No woman likes being fooled by a player into thinking that he’s in love with her before he has a personality transplant and is fleeing for some new booty. Womanisers act like charming Casanovas to see if they can win you over as a conquest. But it’s hard to tell in the beginning when they’re trying to impress. On your mission to find love with a genuine man here is some advice to help you pick out and ditch the player before he kicks your heart like it’s a World Cup football.
Step 1: Don’t fall for the guy who is making you gooey-eyed and down in the dumps.
Yes I’m talking about that guy who locks eyes with you across a crowded room and wields an irresistible power – the enigmatic smile and charisma has you hooked. But wait. When engaging you in conversation Prince Charming keeps dropping subtle criticism that undermines your self-esteem. This is an intentional psychological tactic. Alarm bells should ring in your head, before your overwhelming subconscious desire to win his approval makes you vulnerable to his ‘charms’. That’s when the player strikes for the physical – don’t fall for it, he will leave after and broadcast all the details on fastseduction.com.
Step 2: Don’t settle for a guy taking you on dates away from the local places where he hangs out.
It’s most likely he’s avoiding the mishap of meeting his other local girlfriends. He might say a drive in the countryside and meal in a quiet restaurant is romantic. That’s really sweet and thoughtful if he’s made that the date plan once or twice. But if he’s forever making excuses for you not to date at his favourite local venues -be suspicious. He might try to convince you he’s tired from the hustle bustle of the city or usual scene. But does he go to those places on his own? If he’s committed to you he’ll want you to bump into his friends and acquaintances.

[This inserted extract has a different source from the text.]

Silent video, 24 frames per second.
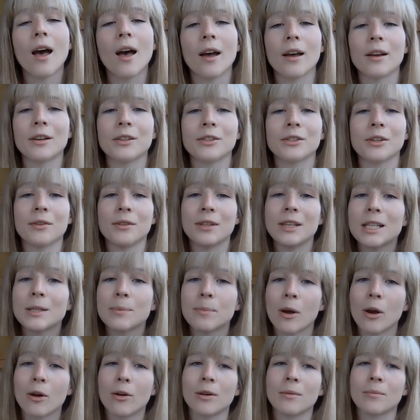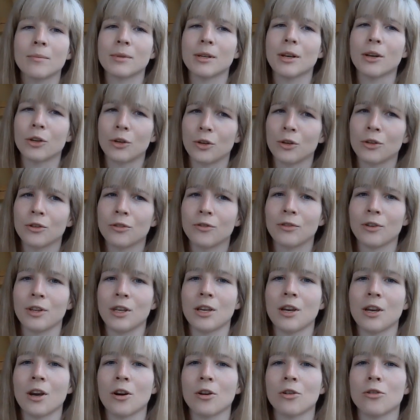So these poems are good for the
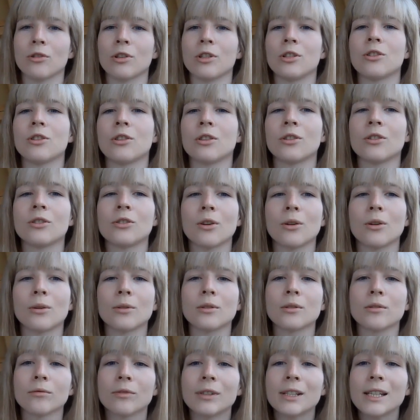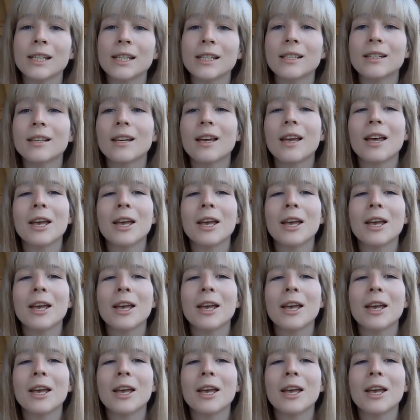young Christian soul to read,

Step 3: Don’t be fooled into thinking he talks about his ex because he’s ‘opening up’ to you.
You may want a strong shoulder to cry on after a traumatic split from your ex. But don’t be tempted to open up too early when dating a guy, real emotional bonds take a long time – speak to your friends instead. Any guy who is not turned off by you whining about the failure of your last relationship and talks about his exes too; is either a) not over his ex but fancies sleeping with you, it’s not until afterward he will ‘ realise his true feelings’ or b). simply he’s a snake who found a woman who was craving emotional intimacy and exploited the chance to get intimate under the bed sheets. Remember: men like confident women and they like mystery – portray an image of a needy victim and you’ll be treated like one.
Step 4: Don’t stand for his social-networking site page looking like a bachelor’s advertisement.

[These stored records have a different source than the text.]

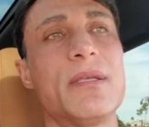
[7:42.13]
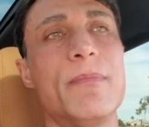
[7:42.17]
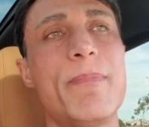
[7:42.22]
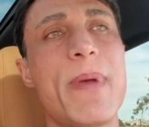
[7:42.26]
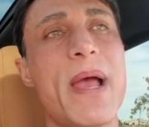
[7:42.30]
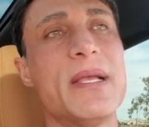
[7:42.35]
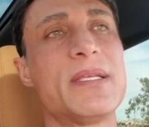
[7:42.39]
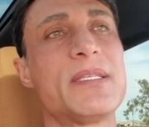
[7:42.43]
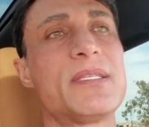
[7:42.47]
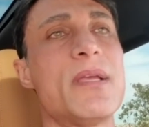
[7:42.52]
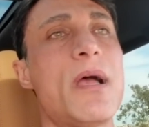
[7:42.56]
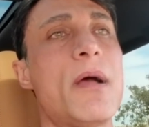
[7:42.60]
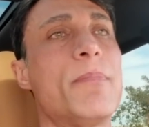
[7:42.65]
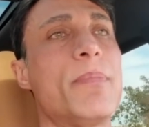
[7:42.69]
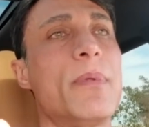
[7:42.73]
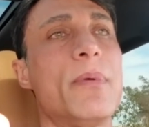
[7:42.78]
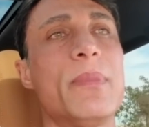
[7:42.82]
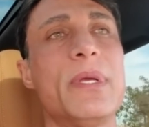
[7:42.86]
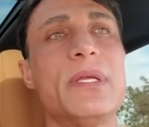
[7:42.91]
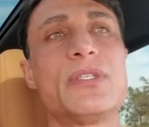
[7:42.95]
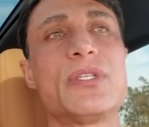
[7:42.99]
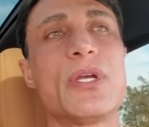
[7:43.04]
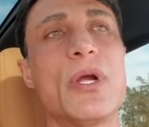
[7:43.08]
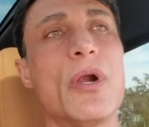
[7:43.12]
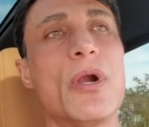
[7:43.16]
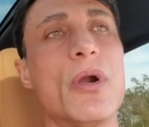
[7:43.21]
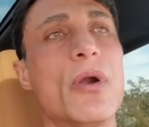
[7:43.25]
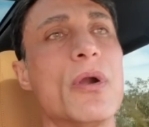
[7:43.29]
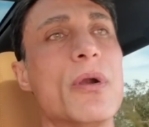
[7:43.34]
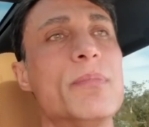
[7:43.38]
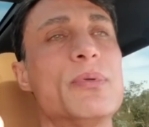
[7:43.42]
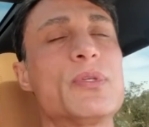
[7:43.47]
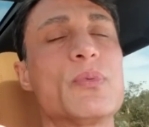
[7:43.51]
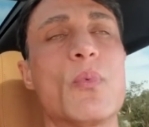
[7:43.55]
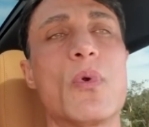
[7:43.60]
the best supplements,
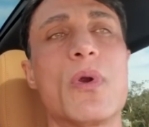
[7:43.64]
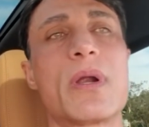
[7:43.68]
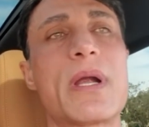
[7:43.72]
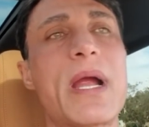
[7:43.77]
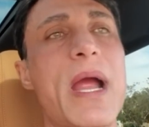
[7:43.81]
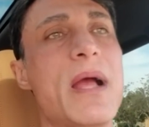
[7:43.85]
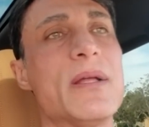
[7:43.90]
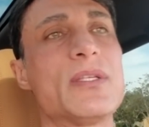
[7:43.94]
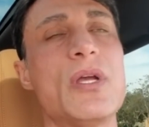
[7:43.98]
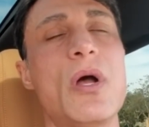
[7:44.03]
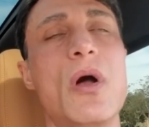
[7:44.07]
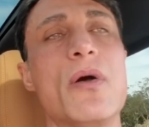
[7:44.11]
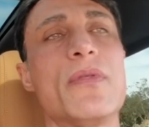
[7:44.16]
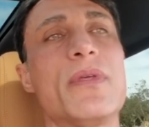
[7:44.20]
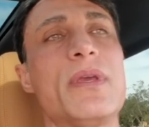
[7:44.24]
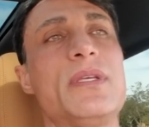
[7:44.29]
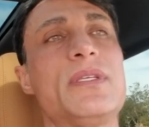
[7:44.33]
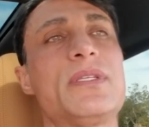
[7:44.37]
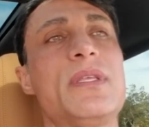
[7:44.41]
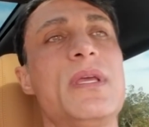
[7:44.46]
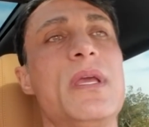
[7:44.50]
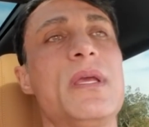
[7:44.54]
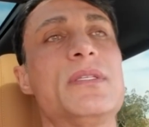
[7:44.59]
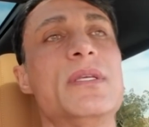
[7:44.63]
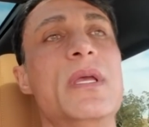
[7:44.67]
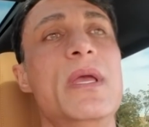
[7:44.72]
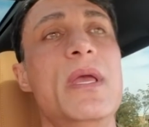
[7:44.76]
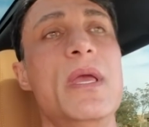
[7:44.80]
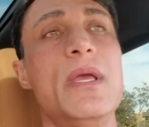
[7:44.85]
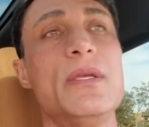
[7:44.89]
herbs, workouts, all these things.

If he’s not talking to you like a lover online don’t let him be one offline. Is he willing to chat about your dates on a public wall, to be tagged in photos with you, to change that status from single? If the answer’s ‘yes’ to most of these you have no need to worry then, if not – wake up. Does he have a lot of female friends online who give him advice and openly flirt? It’s obvious he can’t make up his mind and is keeping his options open. He might say he doesn’t want to broadcast your relationship or that it’s just a website. Those excuses are baloney dear, in these times peoples’ profiles define who they are to the world. If he’s not public about your relationship online he’s either up to no good or he’s waiting to trade you in for one of those online lady friends.
Step 5: Don’t ever try to tame the ‘bad boy’.
He’ll tame himself when he’s ready -it’s as simple as that. Did you meet the guy when he was swaggering about in designer shades in a nightclub? Expect tear drops on the dance floor – a sleazy club is not the best way to find a soul mate. The vain bad boy is that way because he likes the power games and the sex - they boost his ego. Playing several women at one time is manly fun, it makes him feel more popular and stronger than he is in reality. Console yourself that he has an inferiority complex inside all that bravado and steer well clear. Corner him into a relationship and he will just stray behind your back – and he won’t even bother to cover those dirty tracks.
Watch out for – The Hot and Cold Game: He woos you when you’re on a date but the rest of the time you’re always chasing him and it’s confusing. Forget it, he’d make consistent effort if he was for real.
Snake with Oodles of Charm Game: the usual bad boy uses another tactic of flattering you and saying everything you want to hear all the time – unfortunately it is too good to be true.
If you’re experiencing any of this - be strong girl and tell him goodbye. There are plenty of fish in the sea, now go catch them!